● PROBLEM STATEMENT
Could you repeat all of the entries exactly, leaving out any pictures?

● MATERIALS PROVIDED
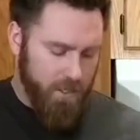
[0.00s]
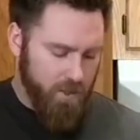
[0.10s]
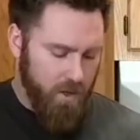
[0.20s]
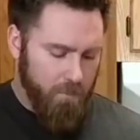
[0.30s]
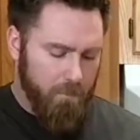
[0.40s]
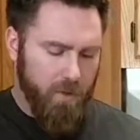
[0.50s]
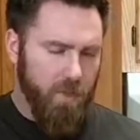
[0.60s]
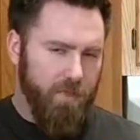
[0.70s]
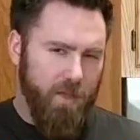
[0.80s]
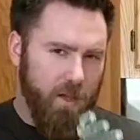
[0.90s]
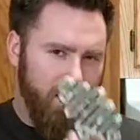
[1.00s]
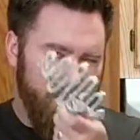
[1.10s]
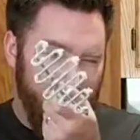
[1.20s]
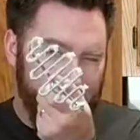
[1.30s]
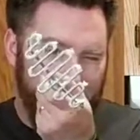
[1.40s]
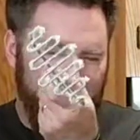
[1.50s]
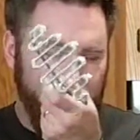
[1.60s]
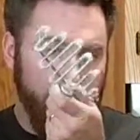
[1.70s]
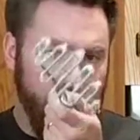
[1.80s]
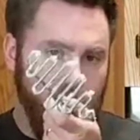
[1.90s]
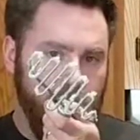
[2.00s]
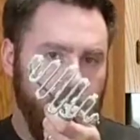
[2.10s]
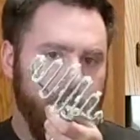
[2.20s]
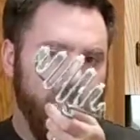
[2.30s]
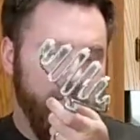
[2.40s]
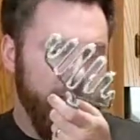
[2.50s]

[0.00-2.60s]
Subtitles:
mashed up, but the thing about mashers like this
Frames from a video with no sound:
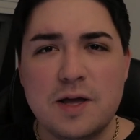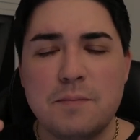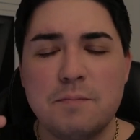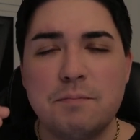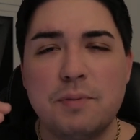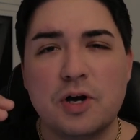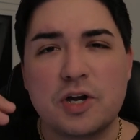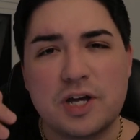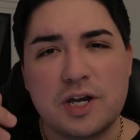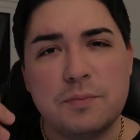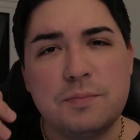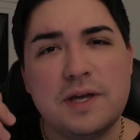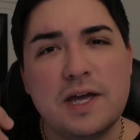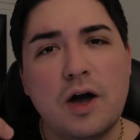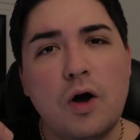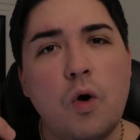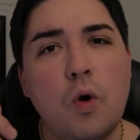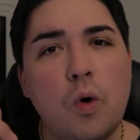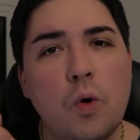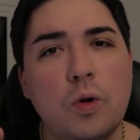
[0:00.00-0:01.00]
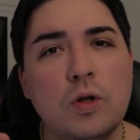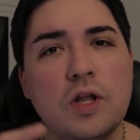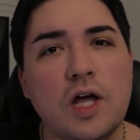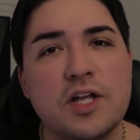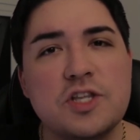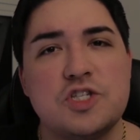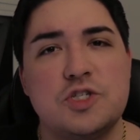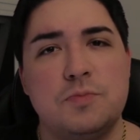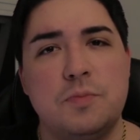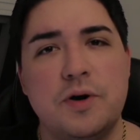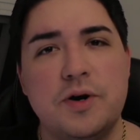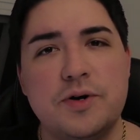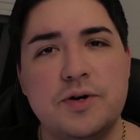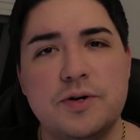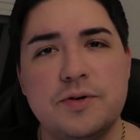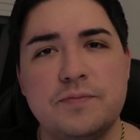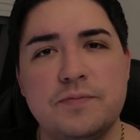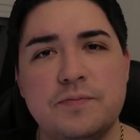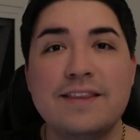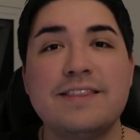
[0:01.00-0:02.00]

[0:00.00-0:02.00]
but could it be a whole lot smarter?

● RESULT OF THIS TASK
[0.00s]
[0.10s]
[0.20s]
[0.30s]
[0.40s]
[0.50s]
[0.60s]
[0.70s]
[0.80s]
[0.90s]
[1.00s]
[1.10s]
[1.20s]
[1.30s]
[1.40s]
[1.50s]
[1.60s]
[1.70s]
[1.80s]
[1.90s]
[2.00s]
[2.10s]
[2.20s]
[2.30s]
[2.40s]
[2.50s]

[0.00-2.60s]
Subtitles:
mashed up, but the thing about mashers like this
Frames from a video with no sound:
[0:00.00-0:01.00]
[0:01.00-0:02.00]

[0:00.00-0:02.00]
but could it be a whole lot smarter?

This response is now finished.